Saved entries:
• • • •

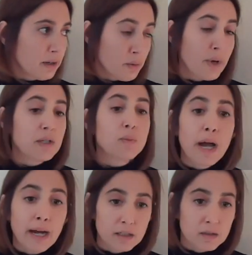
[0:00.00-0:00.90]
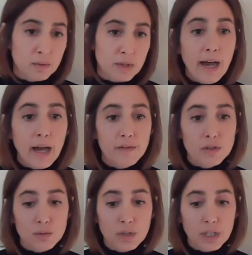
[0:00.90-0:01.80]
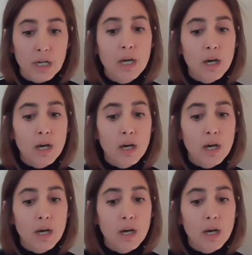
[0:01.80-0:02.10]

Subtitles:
or best practice we have is really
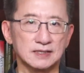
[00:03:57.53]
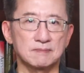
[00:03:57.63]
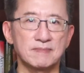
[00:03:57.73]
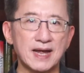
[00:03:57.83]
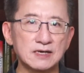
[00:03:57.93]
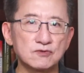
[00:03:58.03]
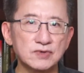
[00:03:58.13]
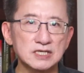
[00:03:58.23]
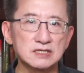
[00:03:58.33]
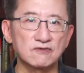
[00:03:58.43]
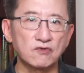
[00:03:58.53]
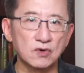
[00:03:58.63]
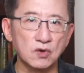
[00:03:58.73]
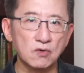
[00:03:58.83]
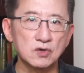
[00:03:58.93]
the main reason for
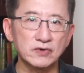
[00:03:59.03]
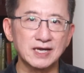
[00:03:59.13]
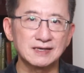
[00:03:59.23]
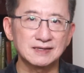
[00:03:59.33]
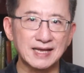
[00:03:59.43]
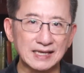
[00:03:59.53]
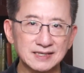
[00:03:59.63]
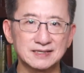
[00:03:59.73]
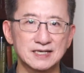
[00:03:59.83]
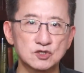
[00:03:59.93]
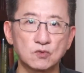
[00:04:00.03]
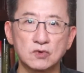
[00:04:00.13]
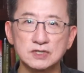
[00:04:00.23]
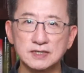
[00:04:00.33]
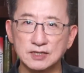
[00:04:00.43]
local indebtedness
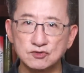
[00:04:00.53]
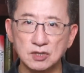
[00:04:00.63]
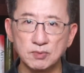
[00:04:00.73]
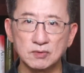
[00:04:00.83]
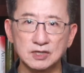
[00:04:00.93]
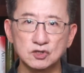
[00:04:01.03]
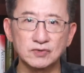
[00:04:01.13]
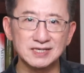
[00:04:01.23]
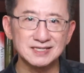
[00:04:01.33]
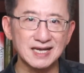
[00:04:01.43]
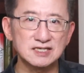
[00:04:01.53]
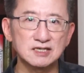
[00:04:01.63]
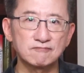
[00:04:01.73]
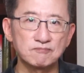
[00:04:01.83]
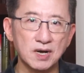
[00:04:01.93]
was attributed to
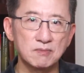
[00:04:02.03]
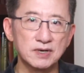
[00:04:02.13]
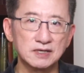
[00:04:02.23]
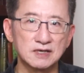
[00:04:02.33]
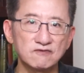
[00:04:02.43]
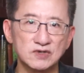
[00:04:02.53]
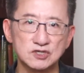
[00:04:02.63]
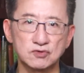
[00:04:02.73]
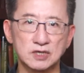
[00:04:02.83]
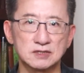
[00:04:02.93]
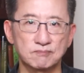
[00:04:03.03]
extensive public infrastructure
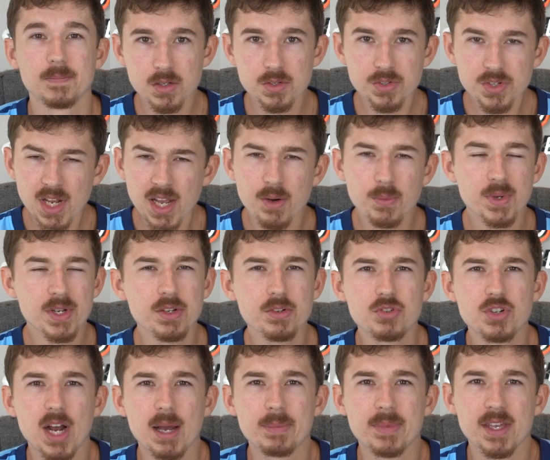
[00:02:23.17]
So yeah, we do
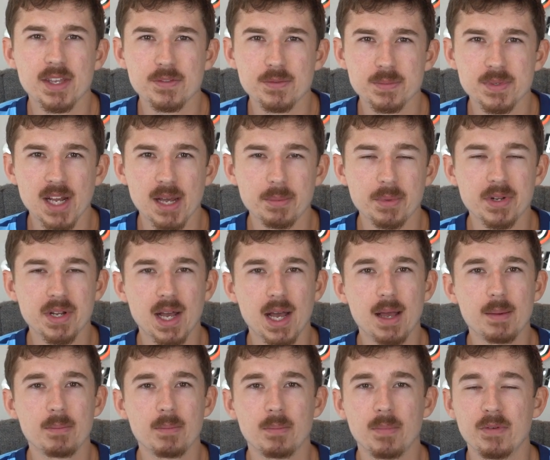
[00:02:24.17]
drop things from time to
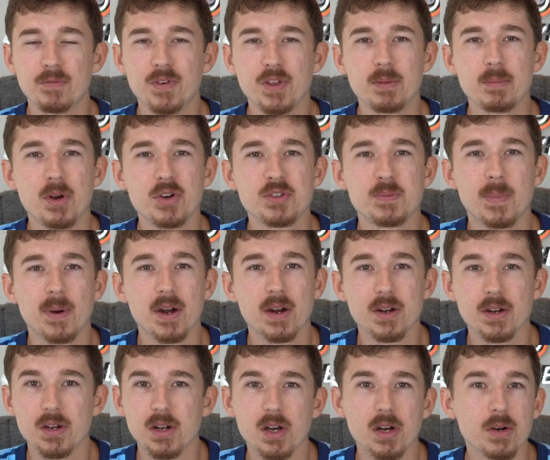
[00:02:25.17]
time, but for the most
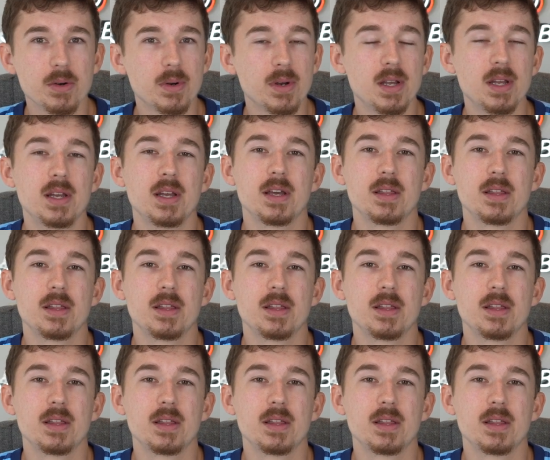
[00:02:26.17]
part, no.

• • • •

§ **What is expected**: Repeat, exactly and in full, all records above, but include no pictures.

§ **Result**:
[0:00.00-0:00.90]
[0:00.90-0:01.80]
[0:01.80-0:02.10]

Subtitles:
or best practice we have is really
[00:03:57.53]
[00:03:57.63]
[00:03:57.73]
[00:03:57.83]
[00:03:57.93]
[00:03:58.03]
[00:03:58.13]
[00:03:58.23]
[00:03:58.33]
[00:03:58.43]
[00:03:58.53]
[00:03:58.63]
[00:03:58.73]
[00:03:58.83]
[00:03:58.93]
the main reason for
[00:03:59.03]
[00:03:59.13]
[00:03:59.23]
[00:03:59.33]
[00:03:59.43]
[00:03:59.53]
[00:03:59.63]
[00:03:59.73]
[00:03:59.83]
[00:03:59.93]
[00:04:00.03]
[00:04:00.13]
[00:04:00.23]
[00:04:00.33]
[00:04:00.43]
local indebtedness
[00:04:00.53]
[00:04:00.63]
[00:04:00.73]
[00:04:00.83]
[00:04:00.93]
[00:04:01.03]
[00:04:01.13]
[00:04:01.23]
[00:04:01.33]
[00:04:01.43]
[00:04:01.53]
[00:04:01.63]
[00:04:01.73]
[00:04:01.83]
[00:04:01.93]
was attributed to
[00:04:02.03]
[00:04:02.13]
[00:04:02.23]
[00:04:02.33]
[00:04:02.43]
[00:04:02.53]
[00:04:02.63]
[00:04:02.73]
[00:04:02.83]
[00:04:02.93]
[00:04:03.03]
extensive public infrastructure
[00:02:23.17]
So yeah, we do
[00:02:24.17]
drop things from time to
[00:02:25.17]
time, but for the most
[00:02:26.17]
part, no.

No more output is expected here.